Since doing God’s work made me hungry, I took the asshole’s advice. I bought a bread bowl full of chowder, found a bench on Pier 39, and tossed some crust to the seagulls while I sat there eating my lunch.

*

I hate to admit it, but sometimes I feel a bit sorry for that cop. I secretly call him Sisyphus because their tasks are much the same. I am the boulder that dude has to roll up a steep hill every day—the boulder that bounces back down the hill the moment it gets to the top. So I decided to give him a break and stay out of his hair for awhile. I decided to return to my Spartan abode and work on a couple of scripts.

I walked no further than the Embarcadero subway because it’s a pretty long hike back to Turk Street. As usual, the fare booth was empty, so I hopped right over the turnstile. There are indignities I do not stoop to, and one of them is paying train fare. Since the world owes me a million dollars, I should ride in limousines.

As I sat on a bench on the southbound platform, waiting for the train to arrive, I got the sudden feeling that someone was shadowing me. Turning my head, I spotted the Tallyman standing beneath the exit sign. He was taller than a grenadier, his skin was fishbelly white, and he was looking at me like a bill collector about to knock on my door. He turned his eyes away from me when I stared in his direction, but he followed me onto the subway and sat down on a seat opposite mine.

As we sat face-to-face, the doors hissed shut and the train pulled out of the station. Would it be now? I wondered, and my heart began to thud.

He stroked his beard and smiled at me, a smile that did not reach his eyes. I could spot the bulge of a dagger behind his seedy coat.

“Will you give me time?” I asked him. “I’m the pigeon, not the hawk.”

His measured stare suggested that my time was running out, but he held his hand up politely and showed me the face of his watch. A generous huntsman was he, an enduring sportsman was he. Yes, space and time the stag would get ere hound was slipped or bow was bent. I sat through several station stops, plotting my escape. When the train pulled into Civic Center, I bolted through the doors.

*

“I went to the woods,” said that braggart, Thoreau, “because I wished to live.” Well, I had no woods to go to, but I certainly lusted to live. So I adopted another strategy to elude the Tallyman. Whenever I heard loud footsteps in the hallway outside my room, I quickly opened my window and escaped to the street below. Whenever I went to the post office to mail out new scripts, I varied my route and kept checking behind me to make sure I was not being followed. Even when I returned to the probation department to keep my appointment with Ooglybuchi, I entered the building through the back entrance and rode the jail elevator up to his floor.

“Meester Skudder,” said Ooglybuchi as I sat in the chair by his desk. “I have a police report on you.

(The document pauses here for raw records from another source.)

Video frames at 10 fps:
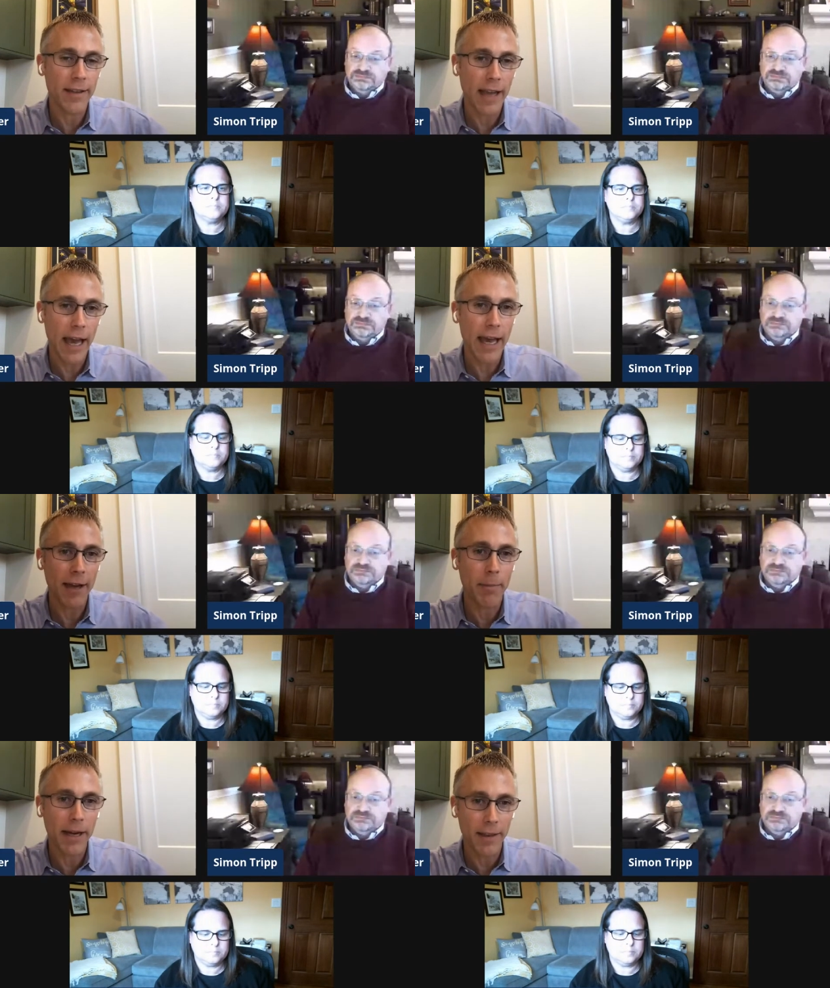Speaker 1: the
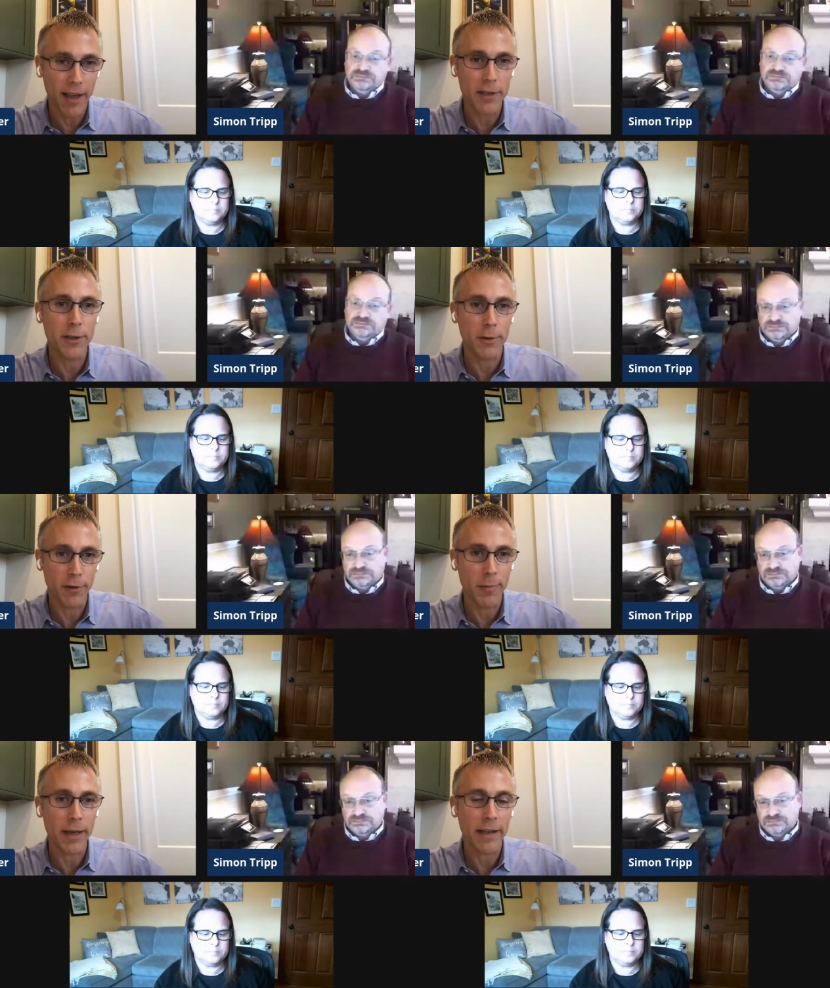ag biological
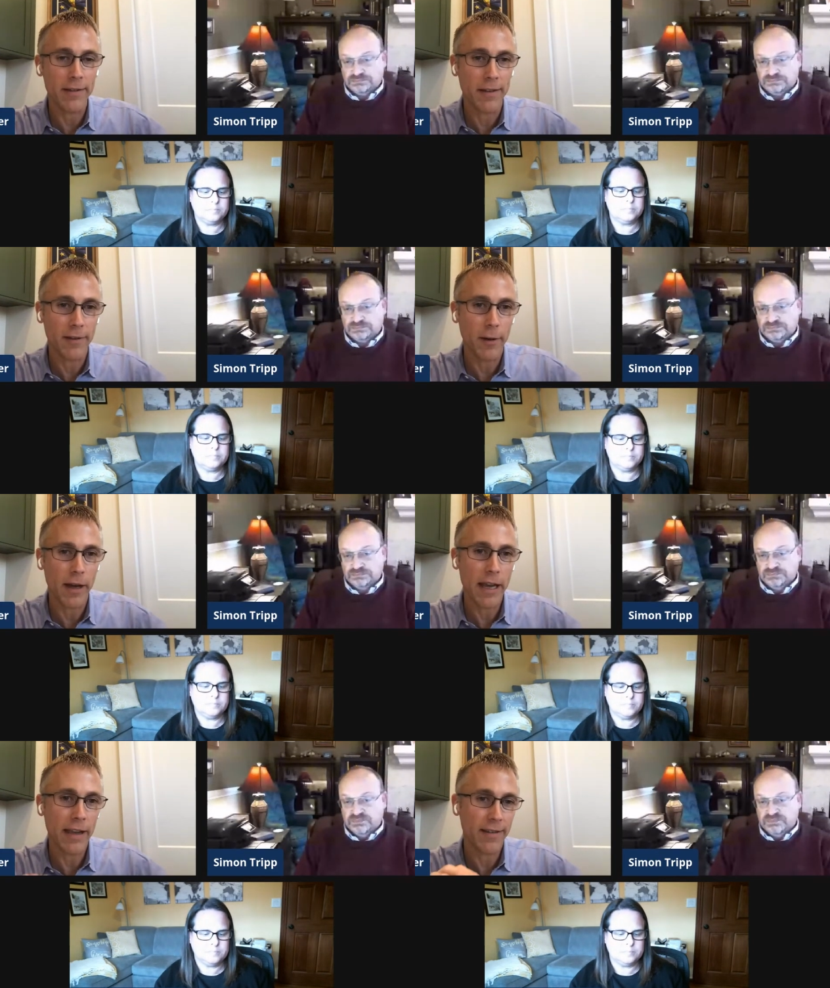space. And so
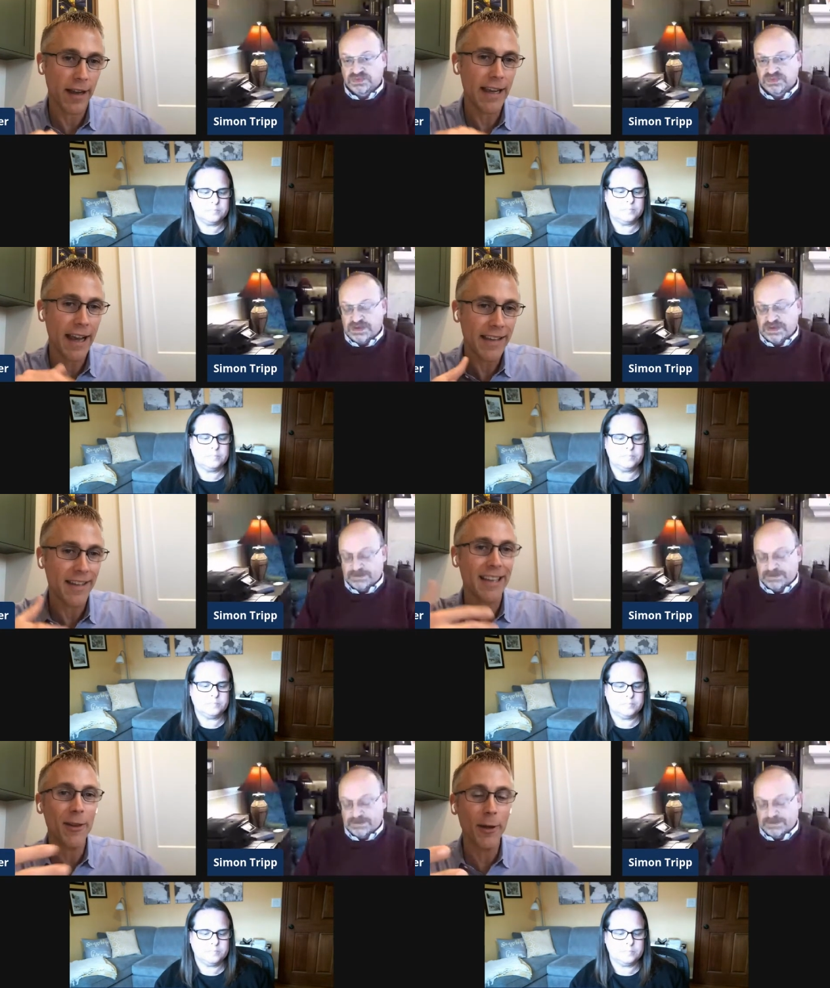I, as I as
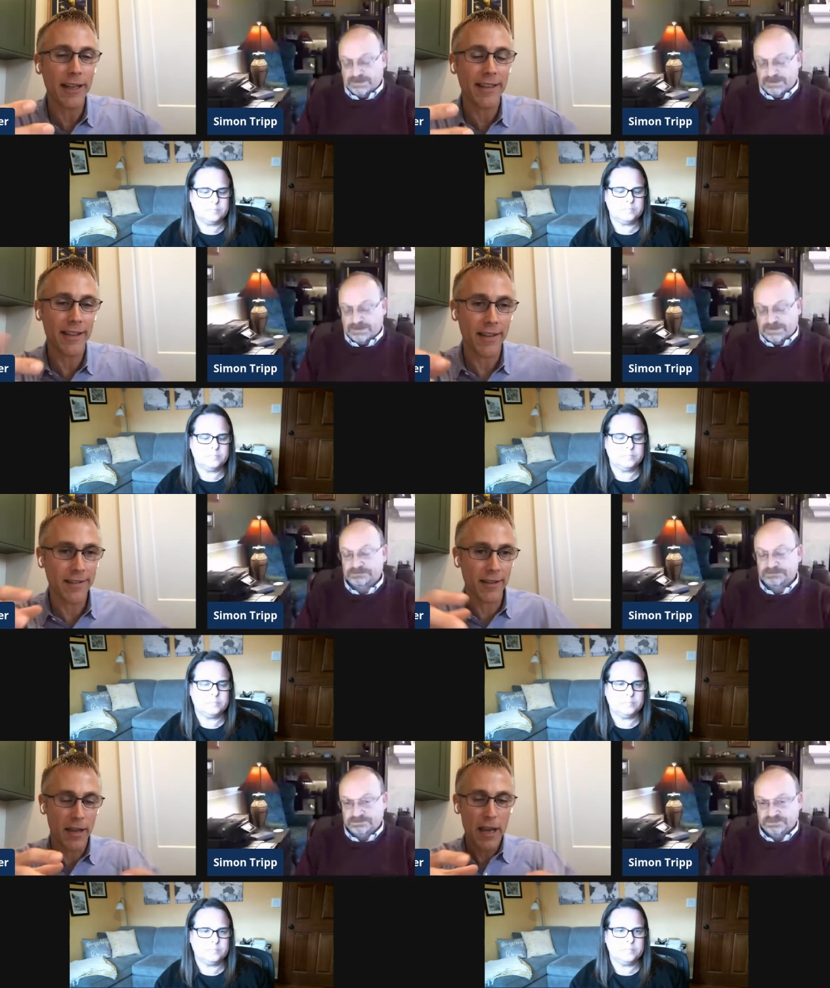I look at this
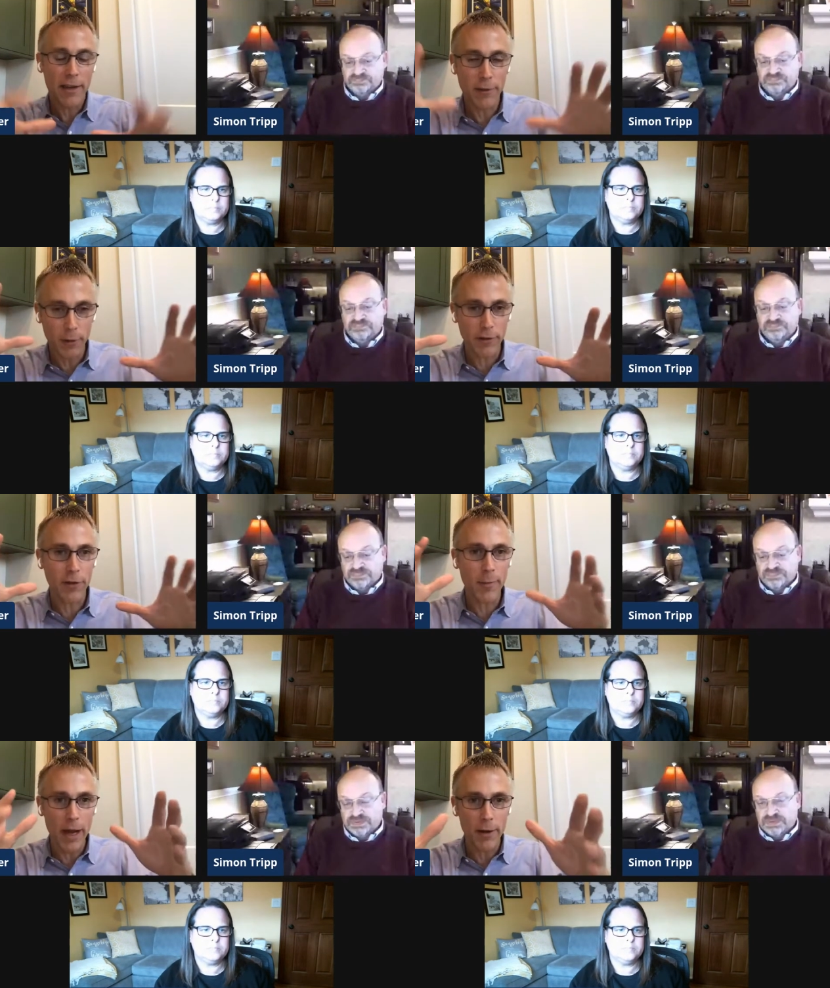and you sort of
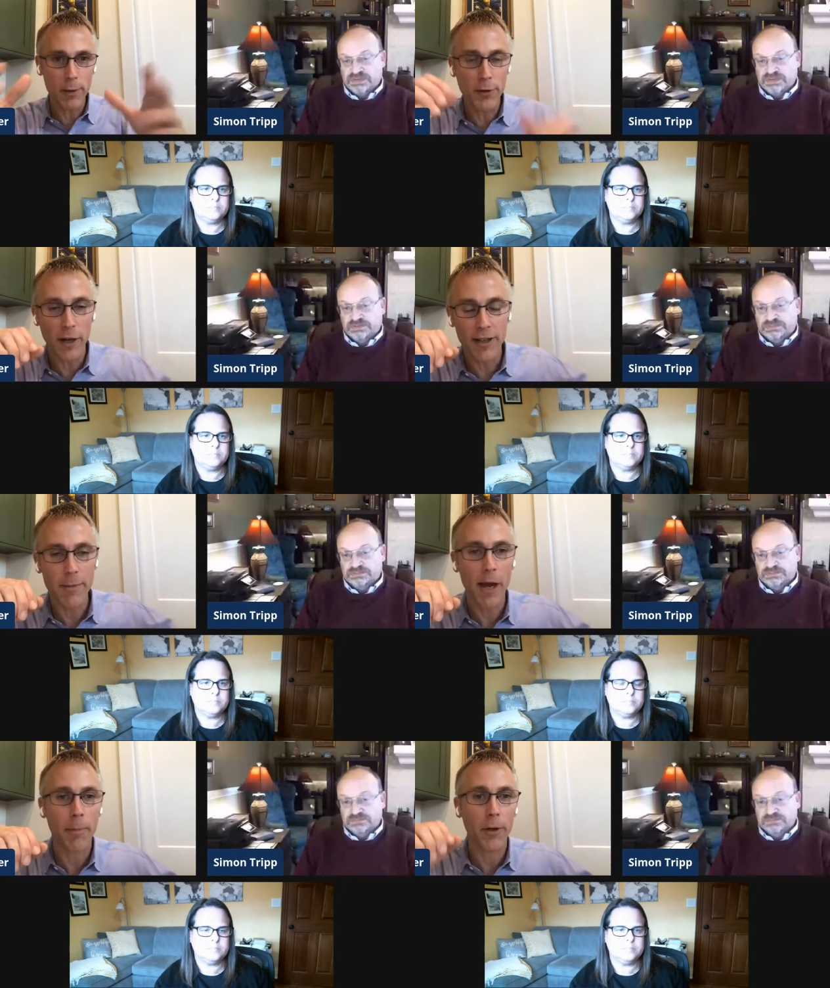zoom out, you talked
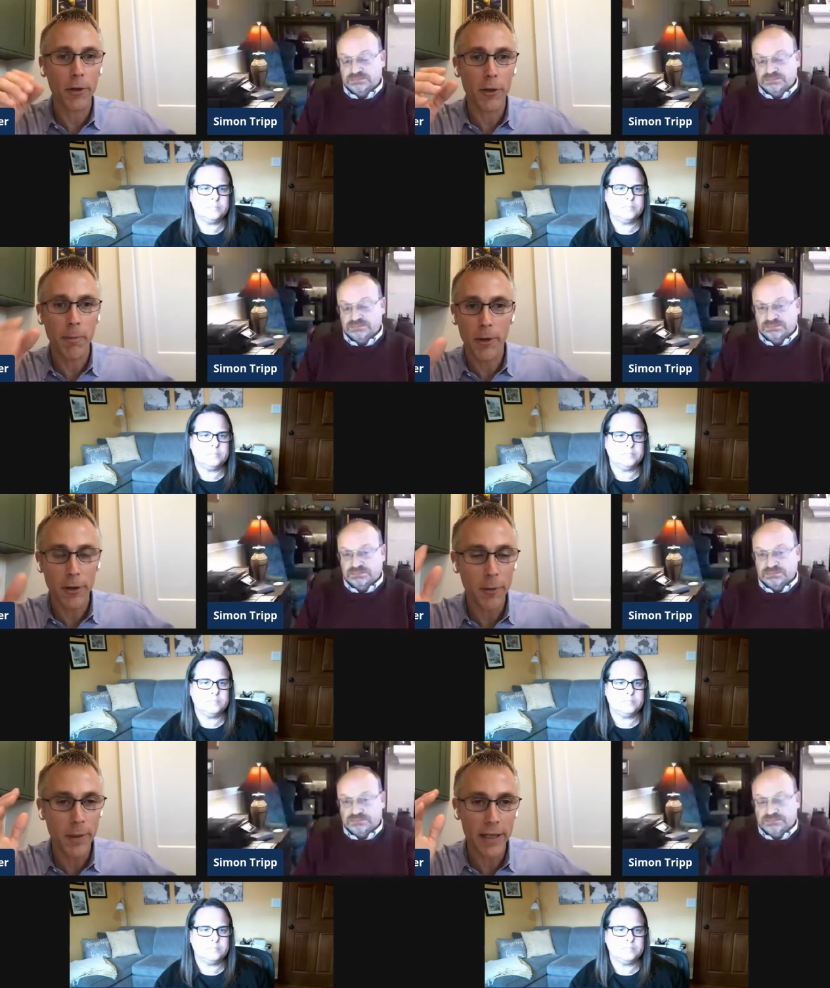about Purdue,
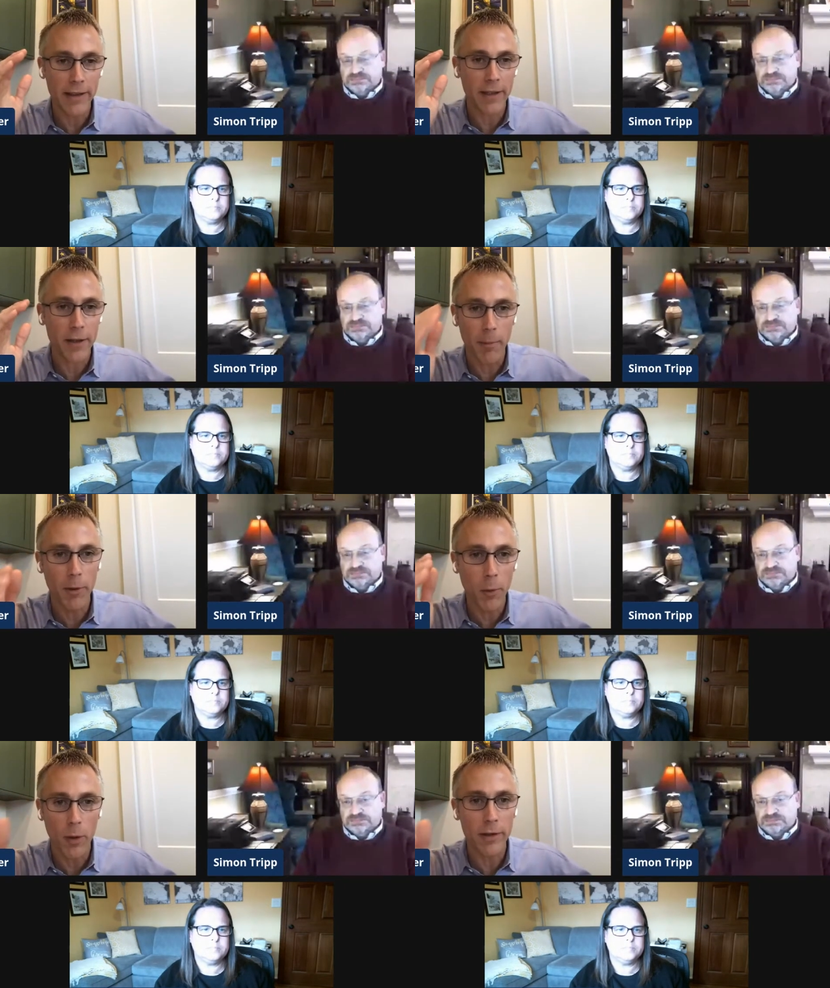Purdue being the
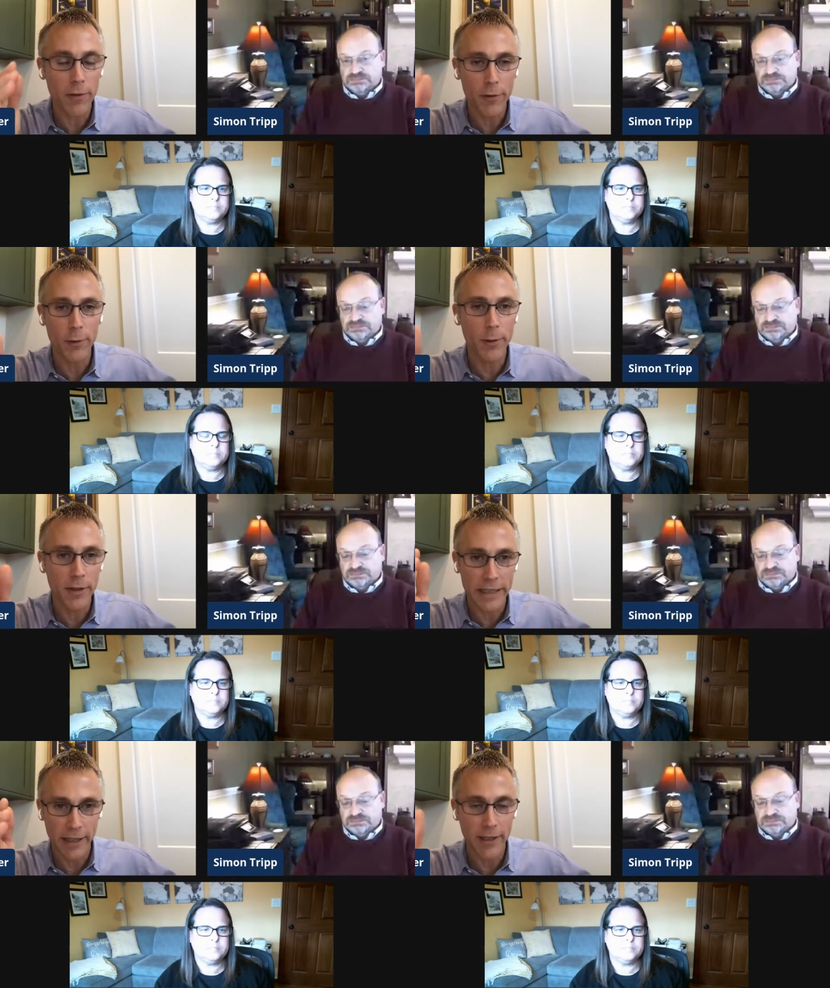number one school
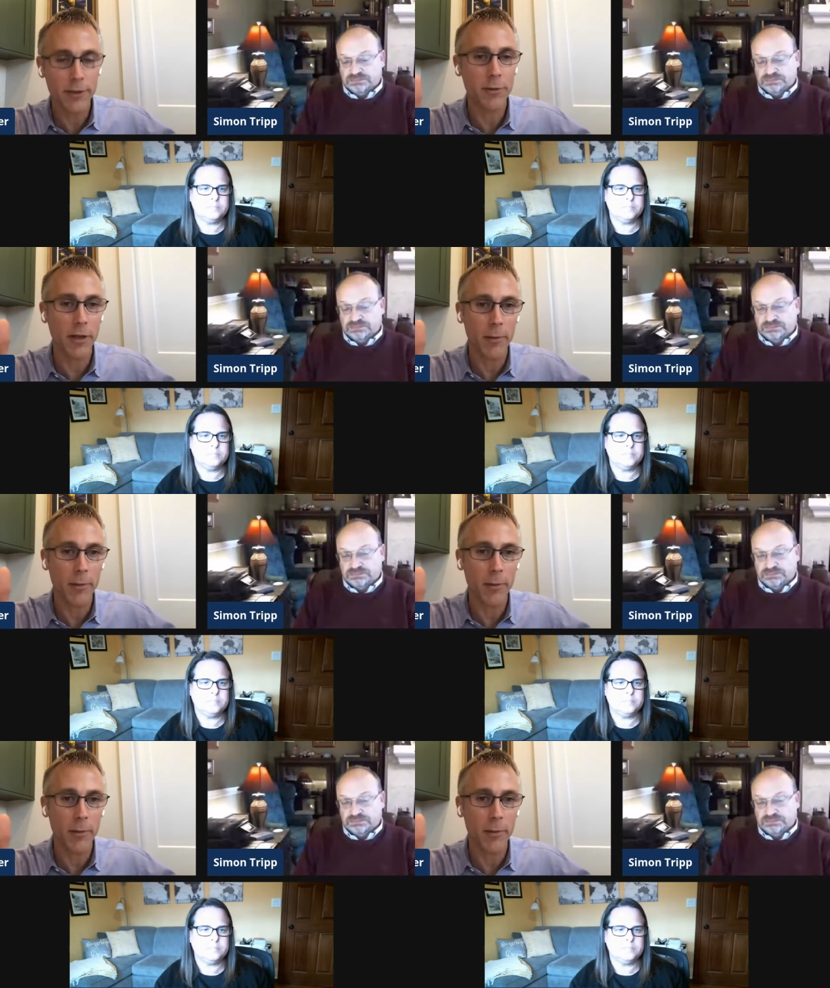in the country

It seems you violated your stay away order before eet was even entered into the system.”

“Ya gonna arrest me?” I asked him.

He shrugged. “There would be no point in that, sir. I could charge you with violating your stay away order, but nothing will come of eet. Your victim won’t show up to testify, and the court won’t enforce the subpoena. Movie stars get stalked all the time—they never show up in court.”

“That’s because they hire assassins,” I said, and I mentioned my nemesis. I said only Melville’s leviathan, a creature purer than snow, had suffered a hunter as relentless as the one pursuing me. I said I would deem it a favor if I was locked away for awhile.

“On what charge, Meester Skudder?” he asked. “Have you committed a more serious crime? Unless you assassinate someone yourself, the courts will not keep you in jail.”

“Piss test me,” I said desperately. “I haven’t been taking my meds.”

“That I cannot do either,” he said.

“You promised to piss test me,” I insisted.

He shrugged. “That was last week, Meester Skudder. Due to a recent budget cut, we lost our contract with the lab.”

 “You’re supposed to represent justice,” I bawled, “and you’re sitting their making excuses.”

“May I be blunt, Meester Skudder,” he said. “I am buried in cases, the courts here are useless, and there is no excuse for you.”

“So you’re abandoning me to a garrotter. An eater of broken meats.”

“Meester Skudder,” he said, “I’m not interested if someone is on your trail.”

“Lock me up, fool,” I shouted. “Is there no justice under the sun?”

Ooglybuchi adjusted his specs on his nose then patted me on the wrist. “Do not worry, Meester Skudder,” he said. “I think justice is coming for you.”

*

Am I a hypocrite? you ask. Well, since the law is toothless, I choose to break it at will. So why, you ask, should I expect the law to shelter me? To this, I reply that there are greater laws than the pablum dispensed by the courts. There is the law of retribution, the Code of Hammurabi, the apocalyptic justice pronounced in the Book of Revelation. “Behold a pale horse!” its author screamed to the robbers, the swindlers, the whores. And who sits upon that horse but I whom the angels have decreed. And yet, I am more dupe than destroyer. And yet, I am more patsy than prince. And yet, I seek only a particle of the pound of flesh I am due. So if the law ever musters an ounce of gumption, a scrap of fortitude, it is not unreasonable to demand that this scrap be given to me.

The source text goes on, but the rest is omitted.